2011 öncesi 6 yıl boyunca Galatasaray ve Trabzonspor’un Şampiyonlar Ligi’ne gidemediğini, 2011 sonrası ise 4 kez Galatasaray, 1 kez de Trabzonspor’un direkt katılım hakkı elde ettiğini hatırlattı. Konunun farklı yerlere çekilmek istenmesi durumunda çok daha fazla detayın ortaya çıkacağını, ancak şu anki Trabzonspor maçında “haksız kırmızı kart mı gördünüz, yoksa golünüz mü verilmedi?” diye sorarak, yaşanan olayların abartıldığını ima etti.

Fenerbahçe’ye verilmeyen gollerin VAR tarafından da iptal edilemediğini, tıpkı geçen sezon Galatasaray maçında topun çizgiyi geçip geçmediğinin %100 görüntüsü olmadan karar verilememesi gibi durumların yaşandığını belirtti. Hakemi savunmadığını, ancak bu tür “gri” pozisyonlarda VAR’ın müdahale edememe nedenini anladığını ifade etti. Tüm bu saçma yönetimlere rağmen, Trabzonspor’un yaşadığı olayların Fenerbahçe’nin geçmişte yaşadıklarıyla kıyaslanamayacağını, Fenerbahçe’nin çok daha büyük mağduriyetler yaşadığını ve hala bu konularda isyan eden taraf olduğunu dile getirdi.

Algı Operasyonları ve Fenerbahçe’nin Yalnızlığı

Onur Huri, Trabzonspor’da “çok ciddi bir Galatasaray lobisi” olduğuna dair bir gözlem paylaştı. Uğurcan transferi sürecinde Trabzonspor yönetiminin “İstanbul takımına vermem” algısı yaratmasına rağmen düşük bir bedelle satması gibi tutarsızlıkların yaşandığını örnek verdi. Bu durumun, “Fener tek” söylemiyle Fenerbahçe’yi diğer kulüplerle karşı karşıya getirme çabalarının bir parçası olduğunu düşündüğünü belirtti.

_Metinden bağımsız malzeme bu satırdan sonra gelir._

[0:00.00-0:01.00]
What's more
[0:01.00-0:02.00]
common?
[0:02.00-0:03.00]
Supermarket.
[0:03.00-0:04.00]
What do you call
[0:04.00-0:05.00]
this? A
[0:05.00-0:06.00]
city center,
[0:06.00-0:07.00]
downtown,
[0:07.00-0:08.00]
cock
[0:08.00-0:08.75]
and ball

Fenerbahçe camiasının bu algı operasyonlarına karşı kendisini yeterince savunamadığını ve bu durumu nasıl düzelteceklerini sorguladı.

Sosyal medyada yürütülen algı savaşının Fenerbahçe için kazanılması zor bir cepheye dönüştüğünü ifade eden Huri, Trabzonspor’un haklı gördüğü bir golün verilmemesi üzerinden başlayan tartışmanın, siyasete ve cumhurbaşkanının açıklamalarına ters düşen belediye başkanı adaylarının beyanatlarına kadar uzandığını üzülerek dile getirdi. Galatasaraylı yorumcuların da bu tartışmalarda “kardeş takım” refleksiyle hareket ettiğini ve Fenerbahçeli yorumculara karşı büyük bir cephe oluşturulduğunu söyledi.

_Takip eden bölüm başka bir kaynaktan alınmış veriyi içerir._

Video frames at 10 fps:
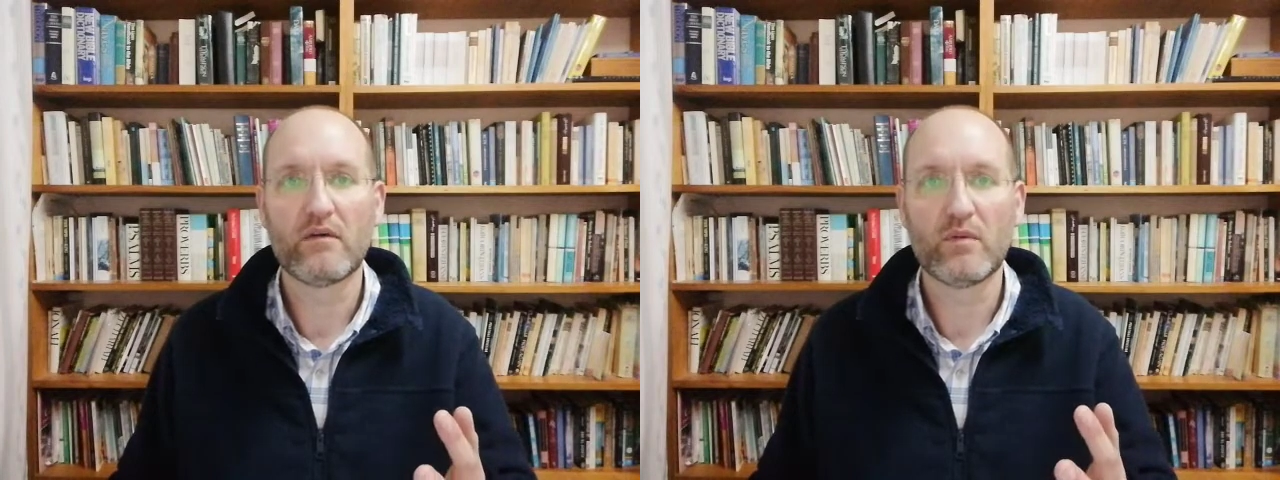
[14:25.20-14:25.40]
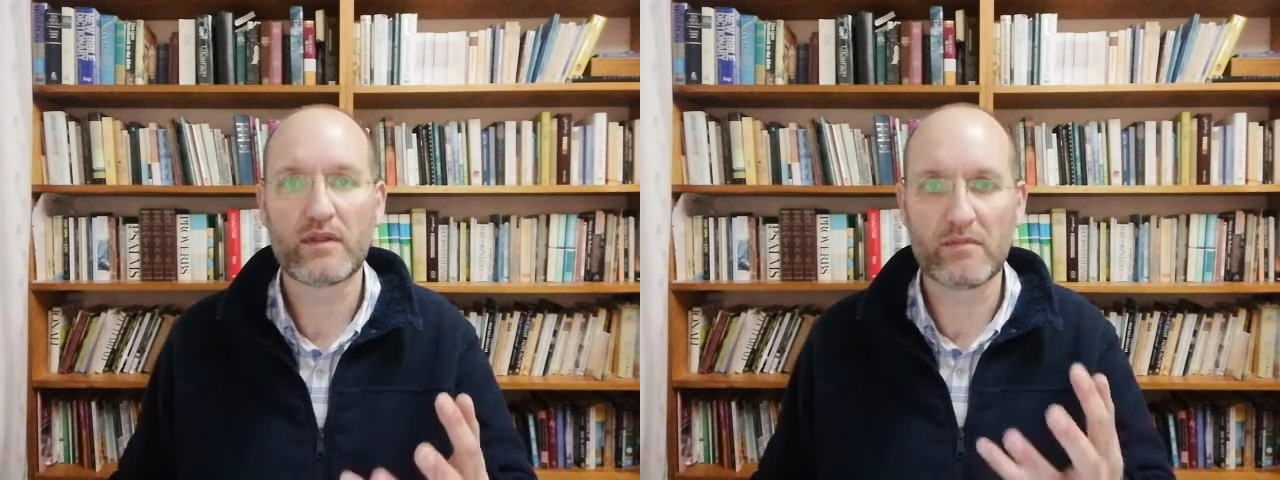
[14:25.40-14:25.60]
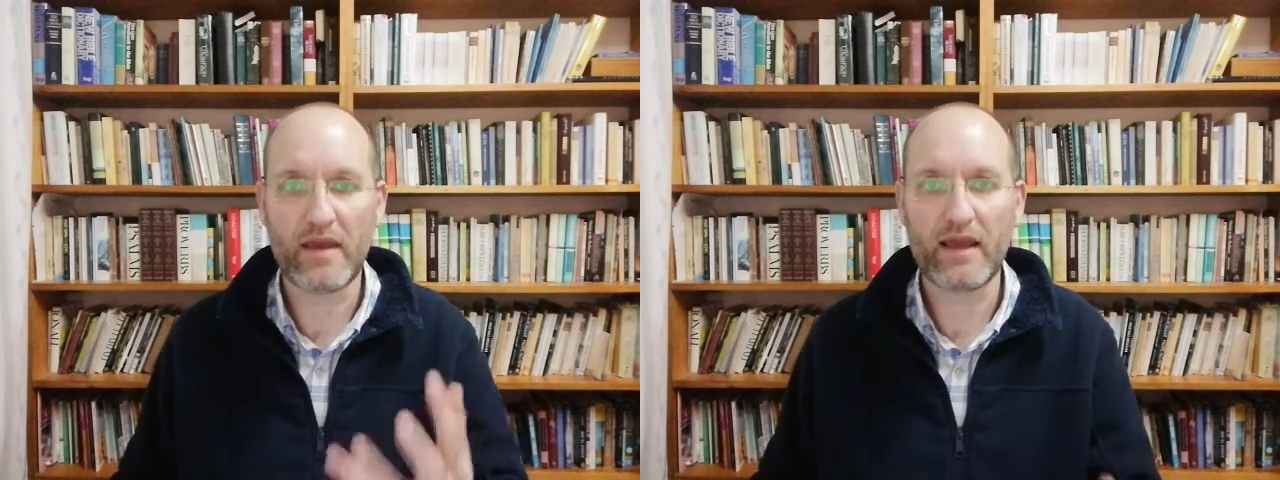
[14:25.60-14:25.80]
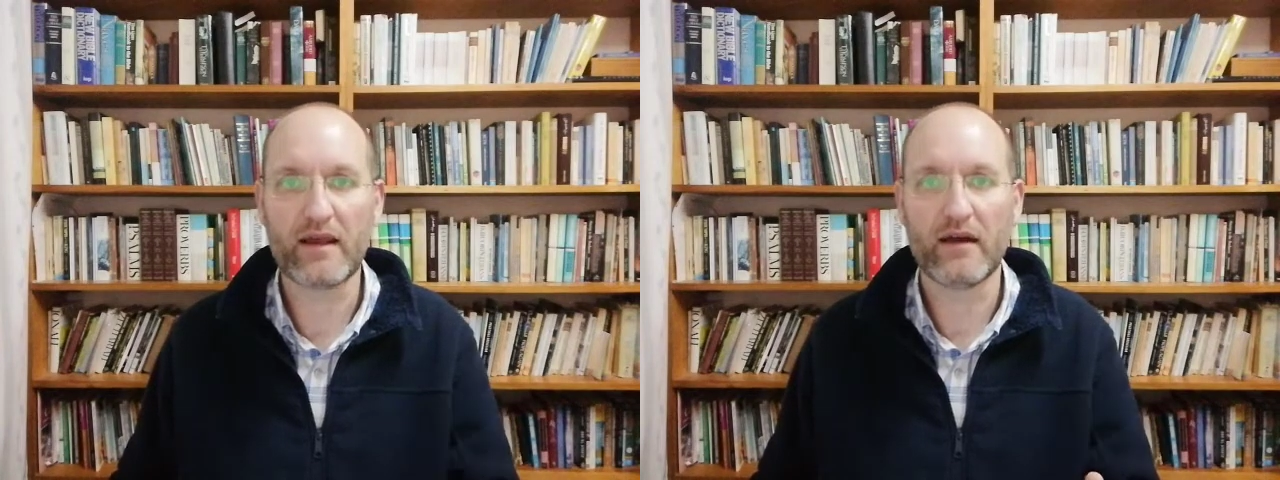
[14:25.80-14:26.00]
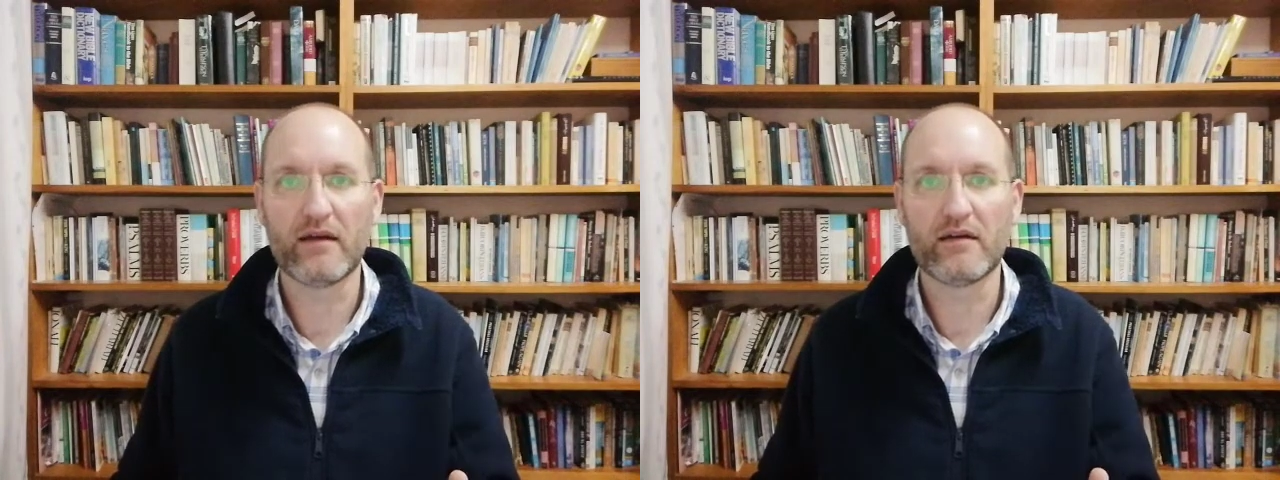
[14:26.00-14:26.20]
with the
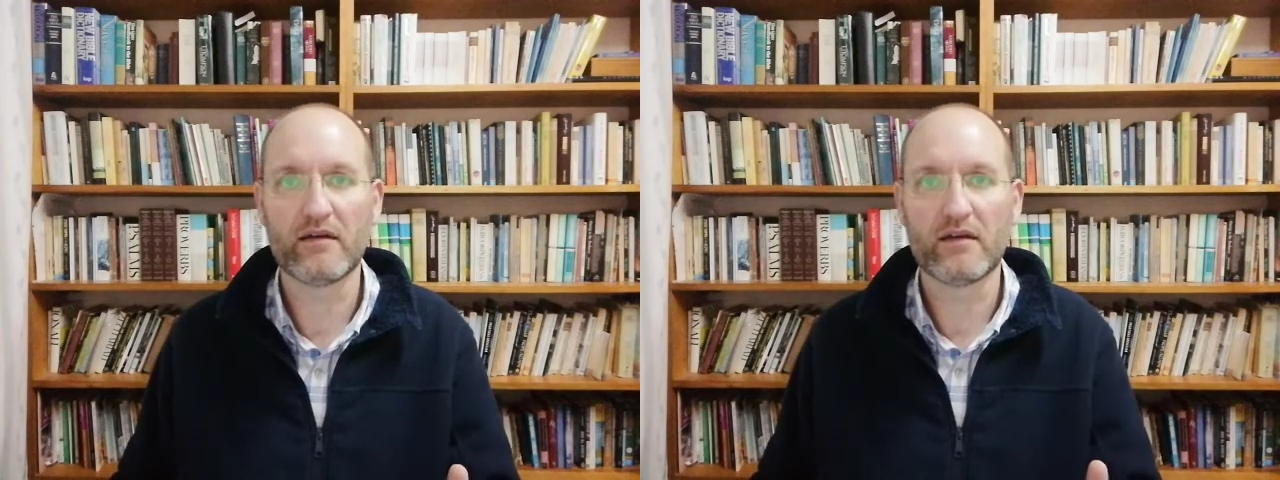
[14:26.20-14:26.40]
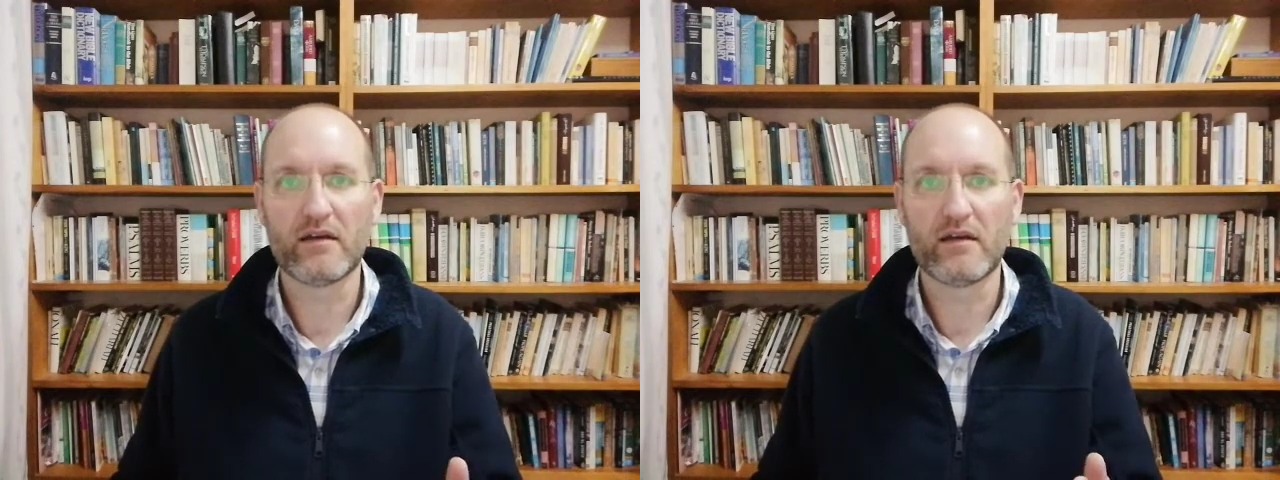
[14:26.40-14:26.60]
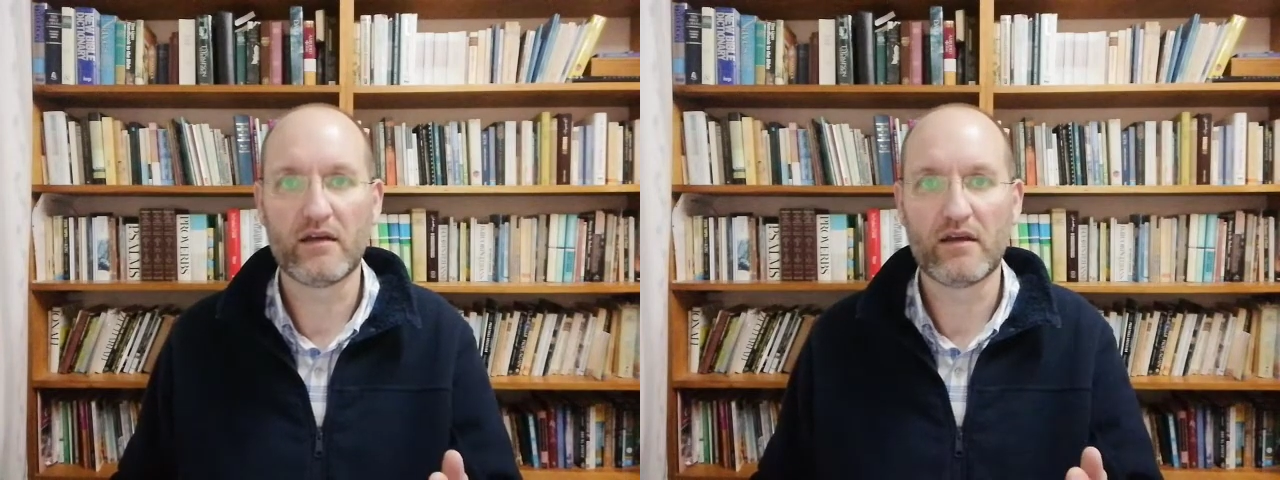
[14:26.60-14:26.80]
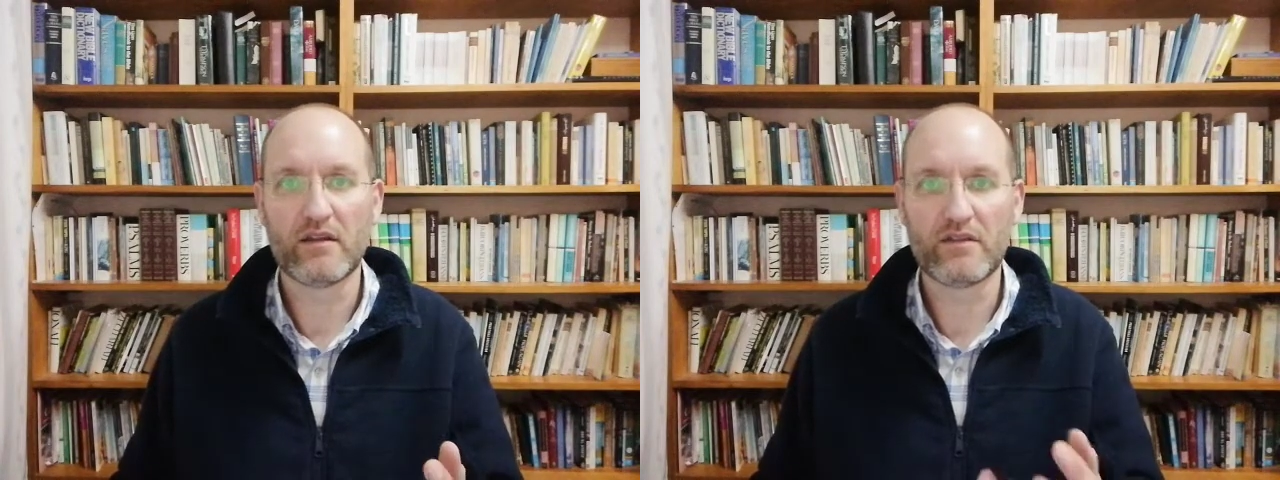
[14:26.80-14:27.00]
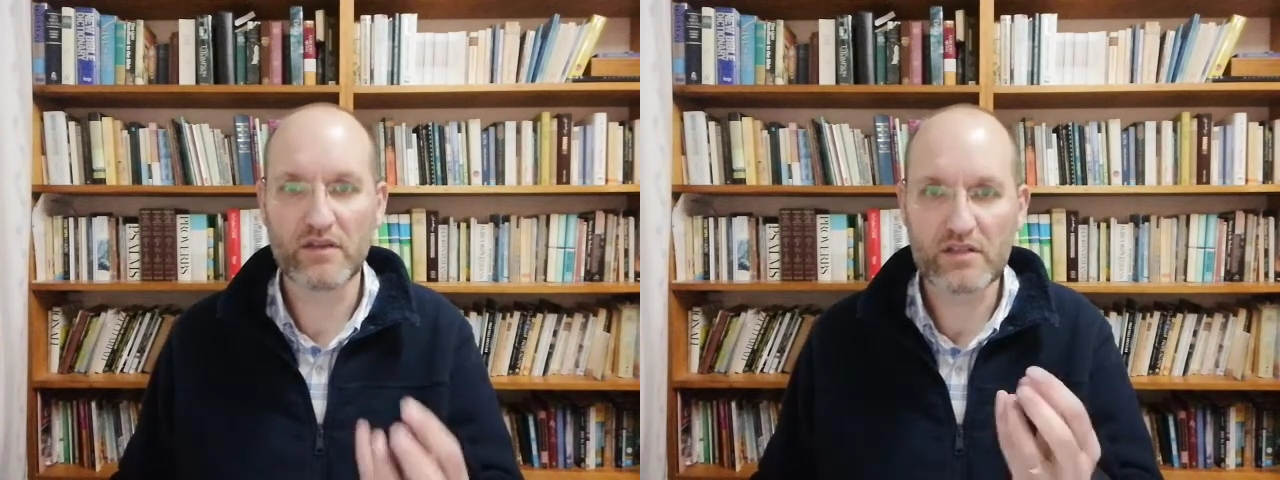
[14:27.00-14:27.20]
manna,
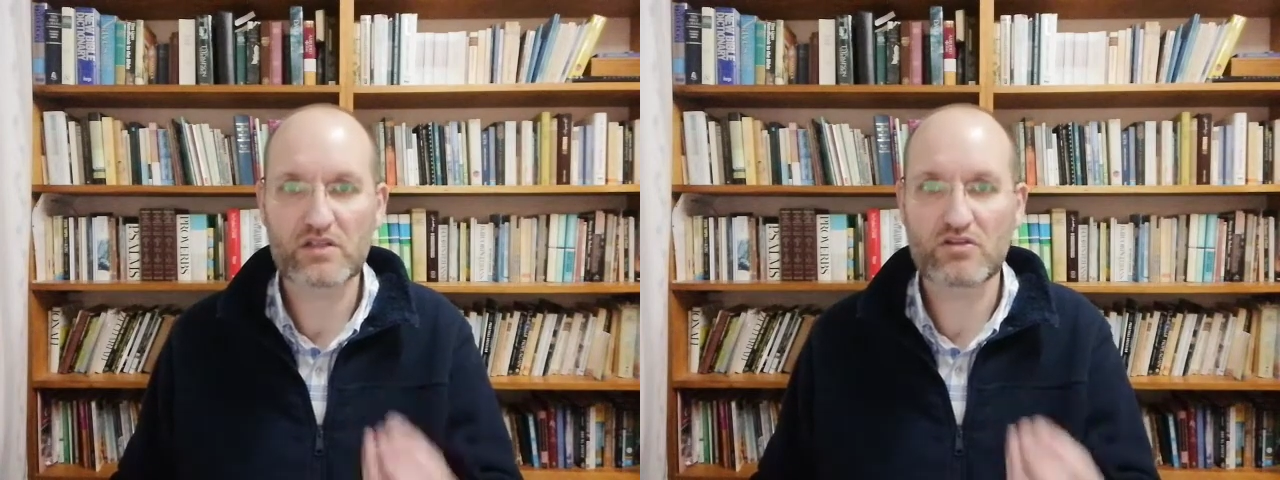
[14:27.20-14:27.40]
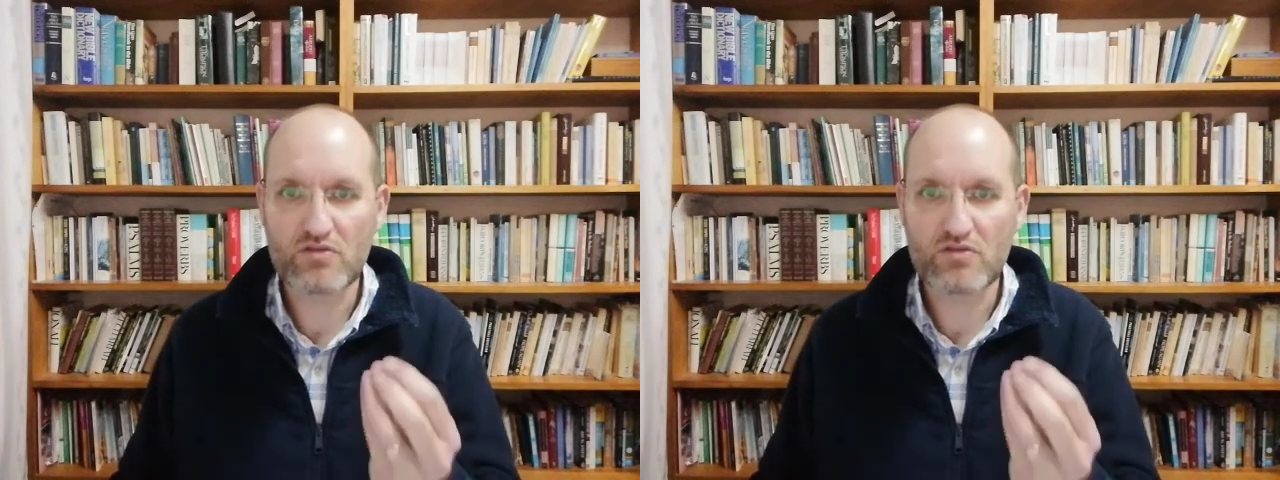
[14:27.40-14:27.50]
this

3 Temmuz’un Derin Yaraları ve Türkiye Futbolu

Fenerbahçe’nin 3 Temmuz sürecinde yaşadığı travmanın büyüklüğünü kişisel deneyimleriyle anlatan Onur Huri, sokaklarda cop ve biber gazı yediğini, bu konunun ne kadar hassas olduğunu vurguladı. Genç nesillerin bu süreci yaşamadığını, ancak kendisi ve o dönemi yaşayan herkes için büyük bir travma olduğunu dile getirdi. Aziz Yıldırım’ın tutuklandığı dönemde “bırakın Fenerbahçe’yi, ülke elden gidiyor” sözünü hatırlatarak, bu sözlerin bugün daha iyi anlaşıldığını ifade etti.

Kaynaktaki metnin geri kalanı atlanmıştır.